Assignment
Your task is to repeat the lines below exactly, excluding any pictures they contain.

(Entries supplied)

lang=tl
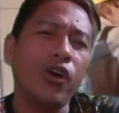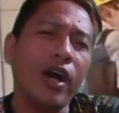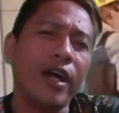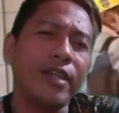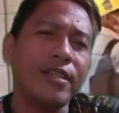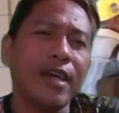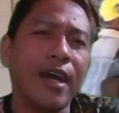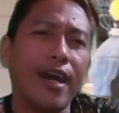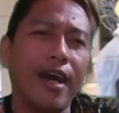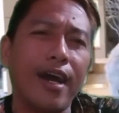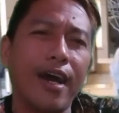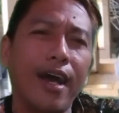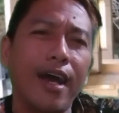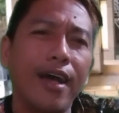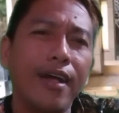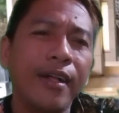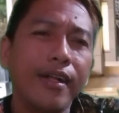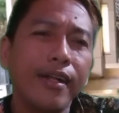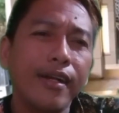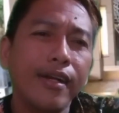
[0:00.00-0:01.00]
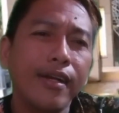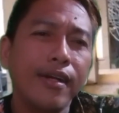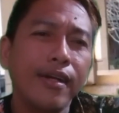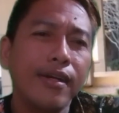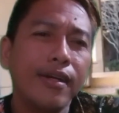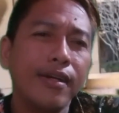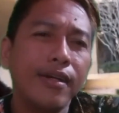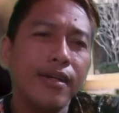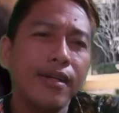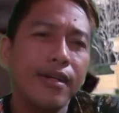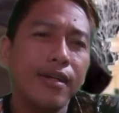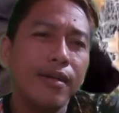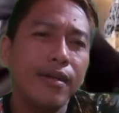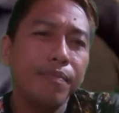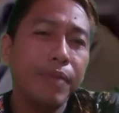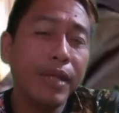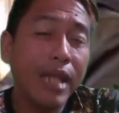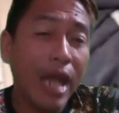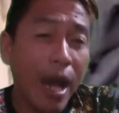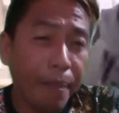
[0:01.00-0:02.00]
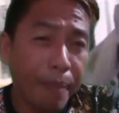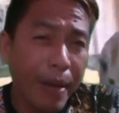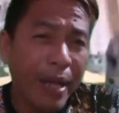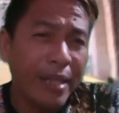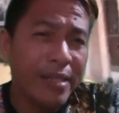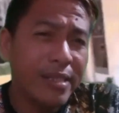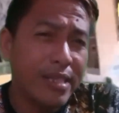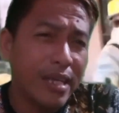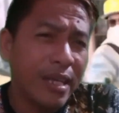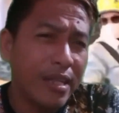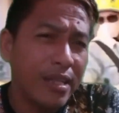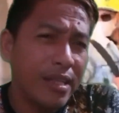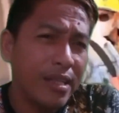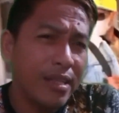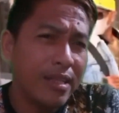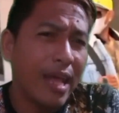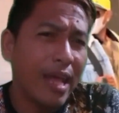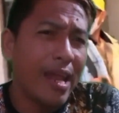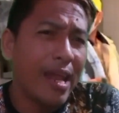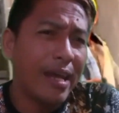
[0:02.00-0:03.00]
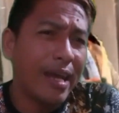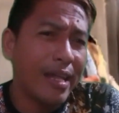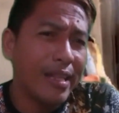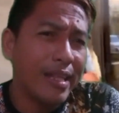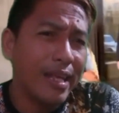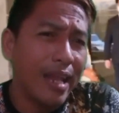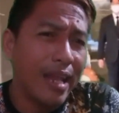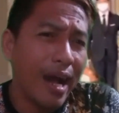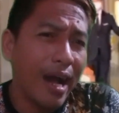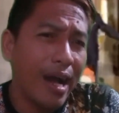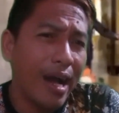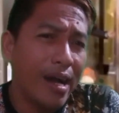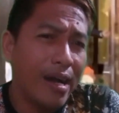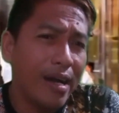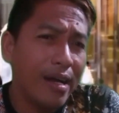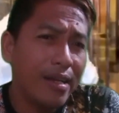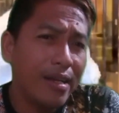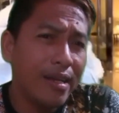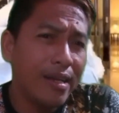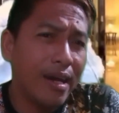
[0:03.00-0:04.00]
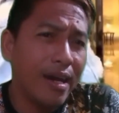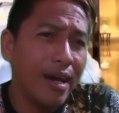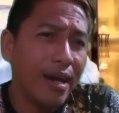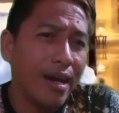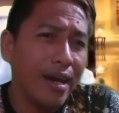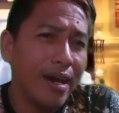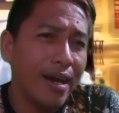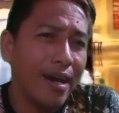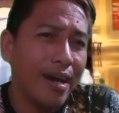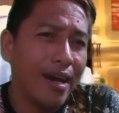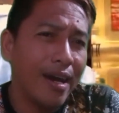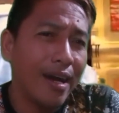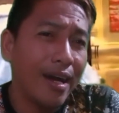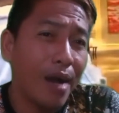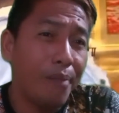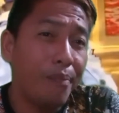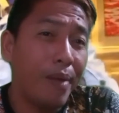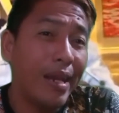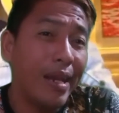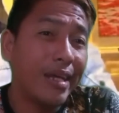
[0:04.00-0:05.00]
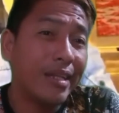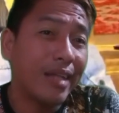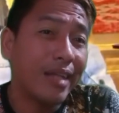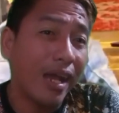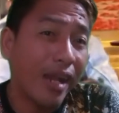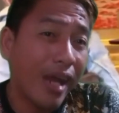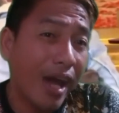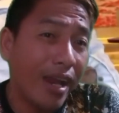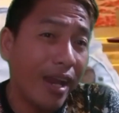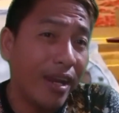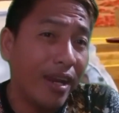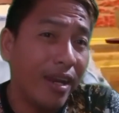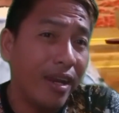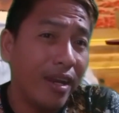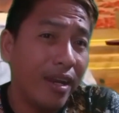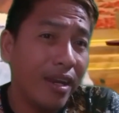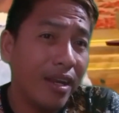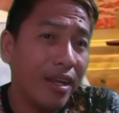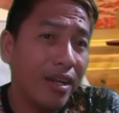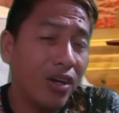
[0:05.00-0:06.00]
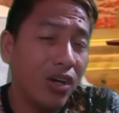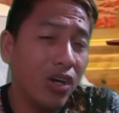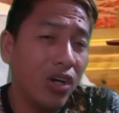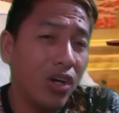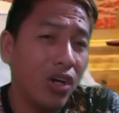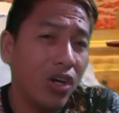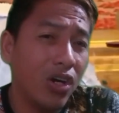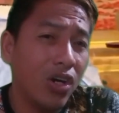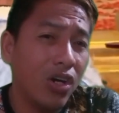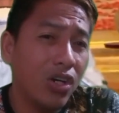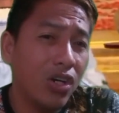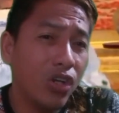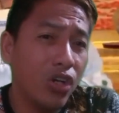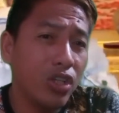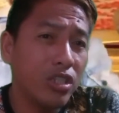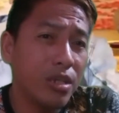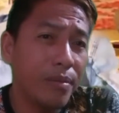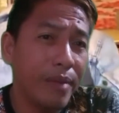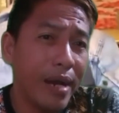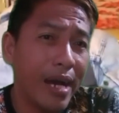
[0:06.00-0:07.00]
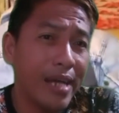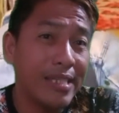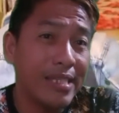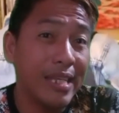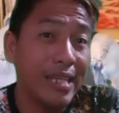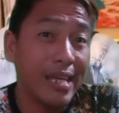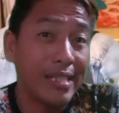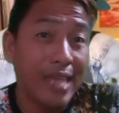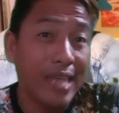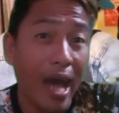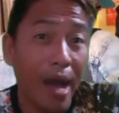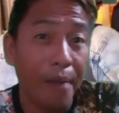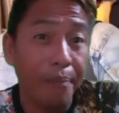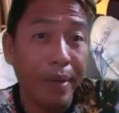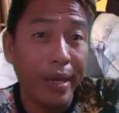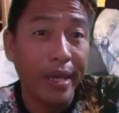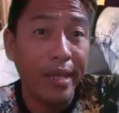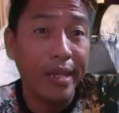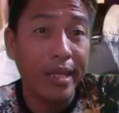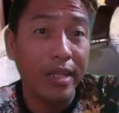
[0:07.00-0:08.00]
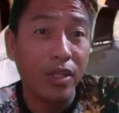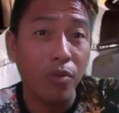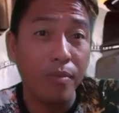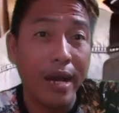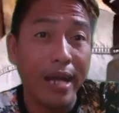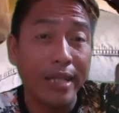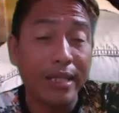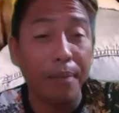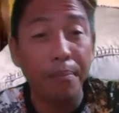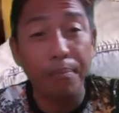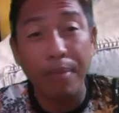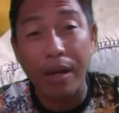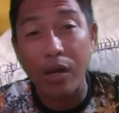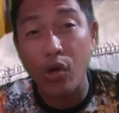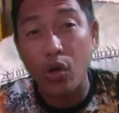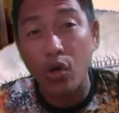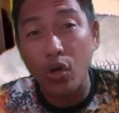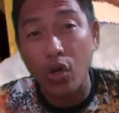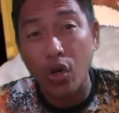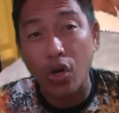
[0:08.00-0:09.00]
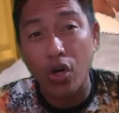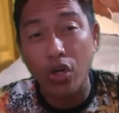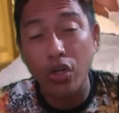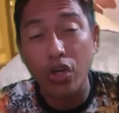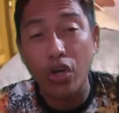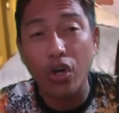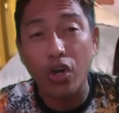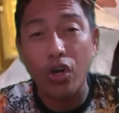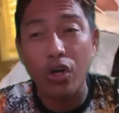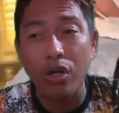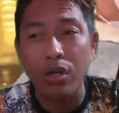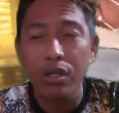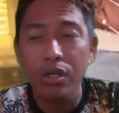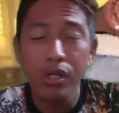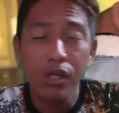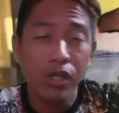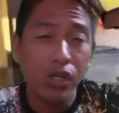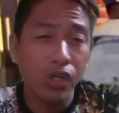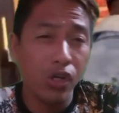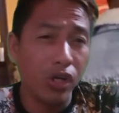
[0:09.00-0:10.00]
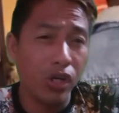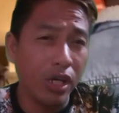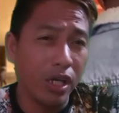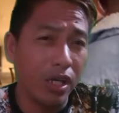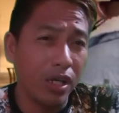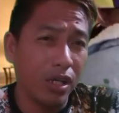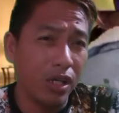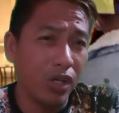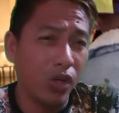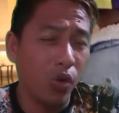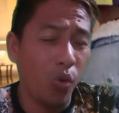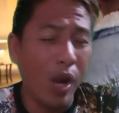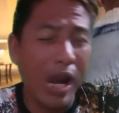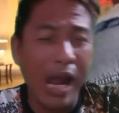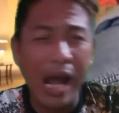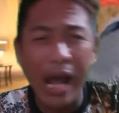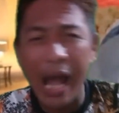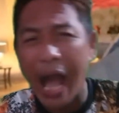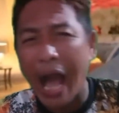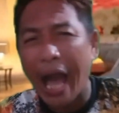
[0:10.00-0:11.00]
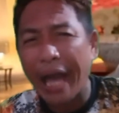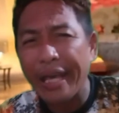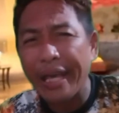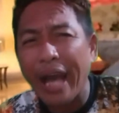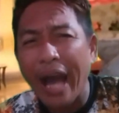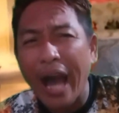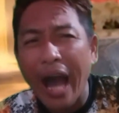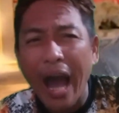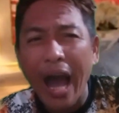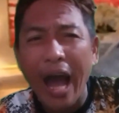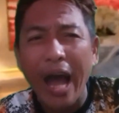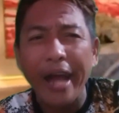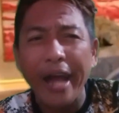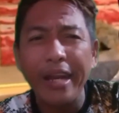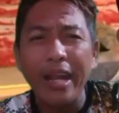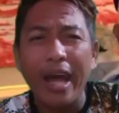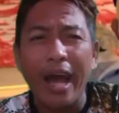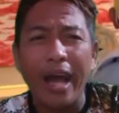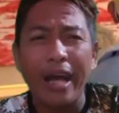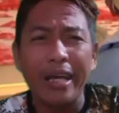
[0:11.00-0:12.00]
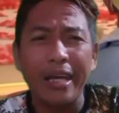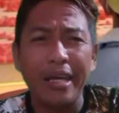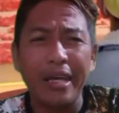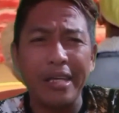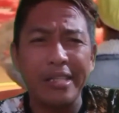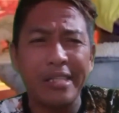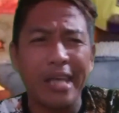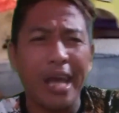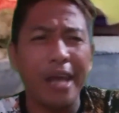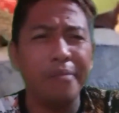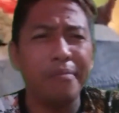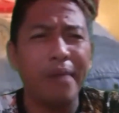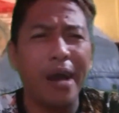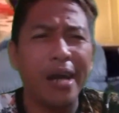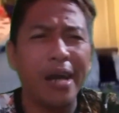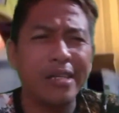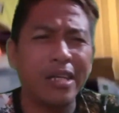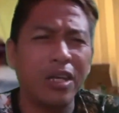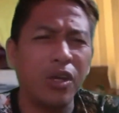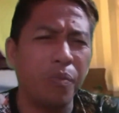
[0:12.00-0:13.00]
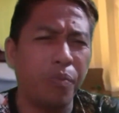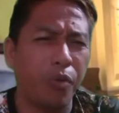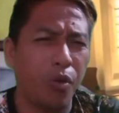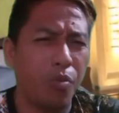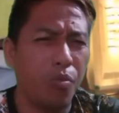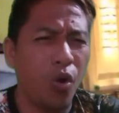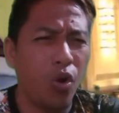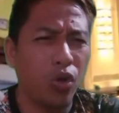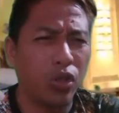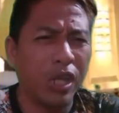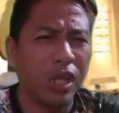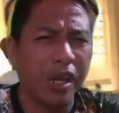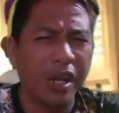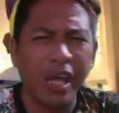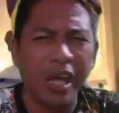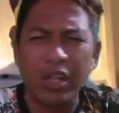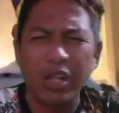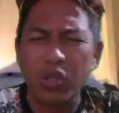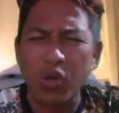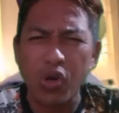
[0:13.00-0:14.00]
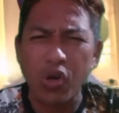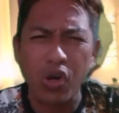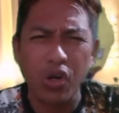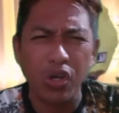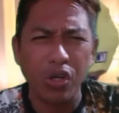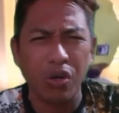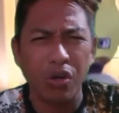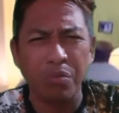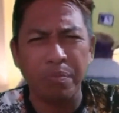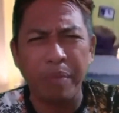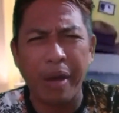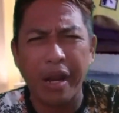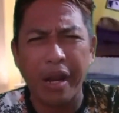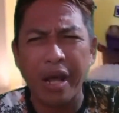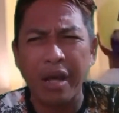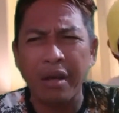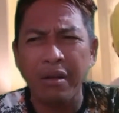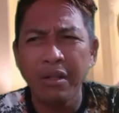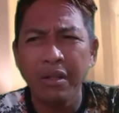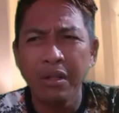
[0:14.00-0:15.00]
at saka pinapansin talaga nila na kabaliktaran Oo, doon sa mga sinasabi nitong mga tambalolo, yung yung yung walang kakayahan, ang isa yung vaccine, yung promoter na ito, yung parang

(End Entries supplied)

Solution for this task
lang=tl
[0:00.00-0:01.00]
[0:01.00-0:02.00]
[0:02.00-0:03.00]
[0:03.00-0:04.00]
[0:04.00-0:05.00]
[0:05.00-0:06.00]
[0:06.00-0:07.00]
[0:07.00-0:08.00]
[0:08.00-0:09.00]
[0:09.00-0:10.00]
[0:10.00-0:11.00]
[0:11.00-0:12.00]
[0:12.00-0:13.00]
[0:13.00-0:14.00]
[0:14.00-0:15.00]
at saka pinapansin talaga nila na kabaliktaran Oo, doon sa mga sinasabi nitong mga tambalolo, yung yung yung walang kakayahan, ang isa yung vaccine, yung promoter na ito, yung parang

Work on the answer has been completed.